ABOUT THIS EXERCISE:
Leave the pictures in the listing below aside and reproduce exactly the lines starting with the one with "[0:00.00-0:01.00]" and going on through the one with "What the speaker", both ends included.

SUPPLIED MATERIAL:
'''
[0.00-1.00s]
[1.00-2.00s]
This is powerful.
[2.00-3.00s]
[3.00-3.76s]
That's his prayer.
'''
'''
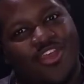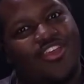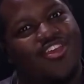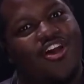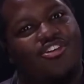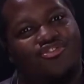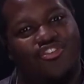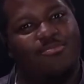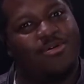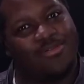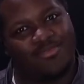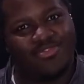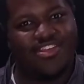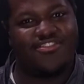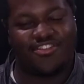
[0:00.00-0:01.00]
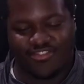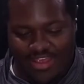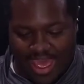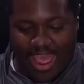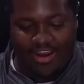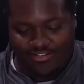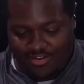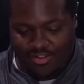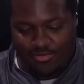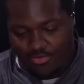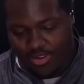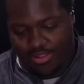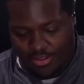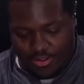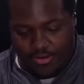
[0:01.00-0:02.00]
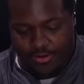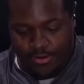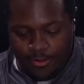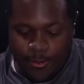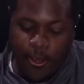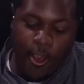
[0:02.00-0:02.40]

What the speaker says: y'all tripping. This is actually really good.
'''
RESULT BELOW:
[0:00.00-0:01.00]
[0:01.00-0:02.00]
[0:02.00-0:02.40]

What the speaker says: y'all tripping. This is actually really good.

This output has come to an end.